1er colloque panafricain pour la gouvernance démocratique : Pour échanger avec les candidats sur le système partisan
Du 10 au 11 février se tiendra au palais des congrès de Cotonou, le 1er colloque panafricain pour la gouvernance démocratique. En prélude à ce colloque, les organisateurs ont tenu hier lundi 8 février 2016 à Guinkomey une conférence de presse pour lancer les hostilités
Ce colloque est une initiative du haut conseil des rois et la haute autorité royale du Bénin en collaboration avec l’observatoire panafricain pour la gouvernance démocratique. En effet, soucieux de la situation que traverse actuellement le Bénin dans le cadre des élections présidentielles du 28 février 2016, ces derniers ont décidé d’organiser ce colloque pour passer en revue la gouvernance économique, culturelle et cultuelle. Au cours de cette conférence de presse, les organisateurs se sont prononcés sur les activités qui marqueront ce colloque le mercredi prochain. Pour Allogon Gabin, l’un des membres de l’organisation de ce colloque, l’objectif visé est d’amener le prochain président de la République du Bénin à prendre des engagements pour un nouveau départ du Bénin dès avril 2016 dans un esprit de paix et d’unité nationale.
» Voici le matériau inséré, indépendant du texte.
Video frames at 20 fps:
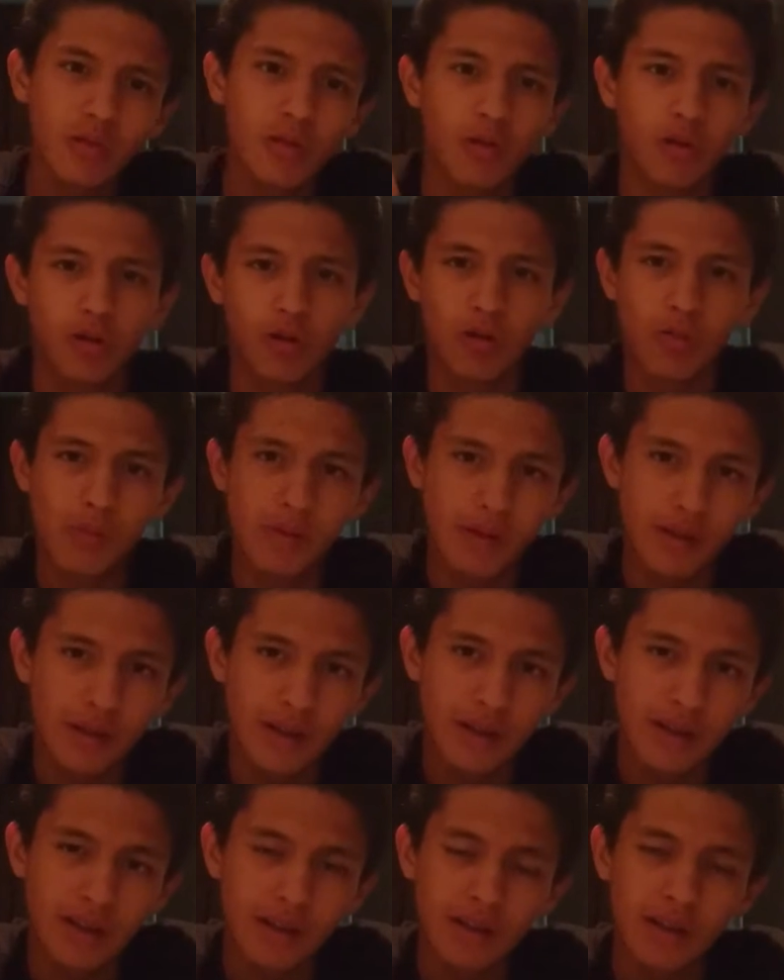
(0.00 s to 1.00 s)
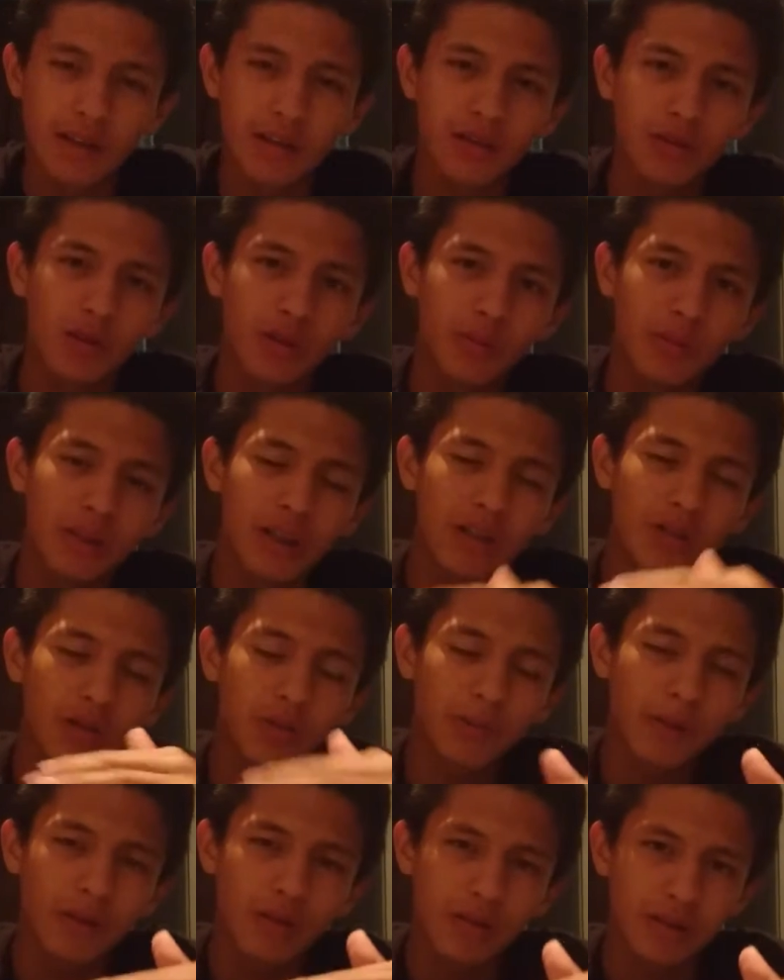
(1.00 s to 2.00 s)
over dominant
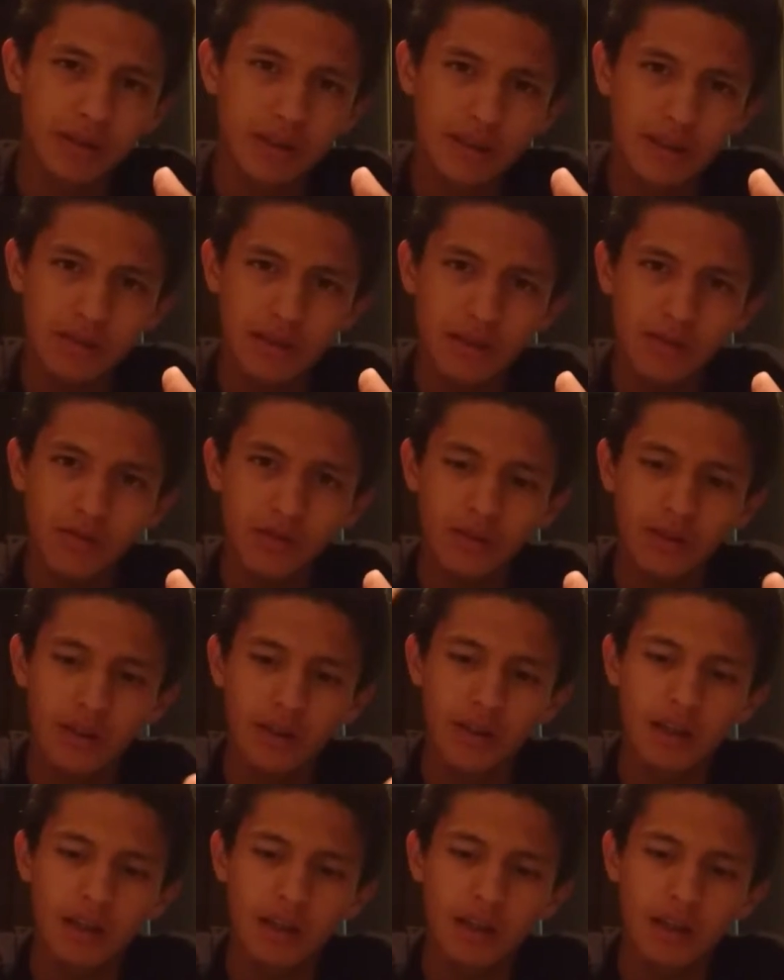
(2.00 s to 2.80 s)
over recessive,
Ce colloque permettra selon le roi d’Agonlin, Zehe de jeter un regard critique à l’endroit des actions du gouvernement finissant et comment faire pour que les mêmes erreurs ne se reprennent plus pour le prochain président. Des communications sont prévues également dans le cadre de ce colloque. C’est ce qu’a fait observer au cours de cette conférence de presse, le professeur Léon Bio Bigou. A l’entendre, il y aura une communication sur la gouvernance démocratique, la gouvernance économique et financière et enfin la gouvernance culturelle et cultuelle. L’autre temps, est la participation des candidats aux élections ou leurs représentants à ce colloque pour se prononcer surtout sur le système partisan. Ils auront à expliquer devant l’opinion publique et internationale sur ce qu’ils veulent faire pour le Bénin dès avril 2016. Toutes les dispositions ont donc été prises pour que la présence de ces candidats soit effective, ont souligné les organisateurs. S’ils ne viennent pas, cela suppose qu’ils n’ont pas la capacité de gérer le Bénin, a insisté le professeur Léon Bio Bigou.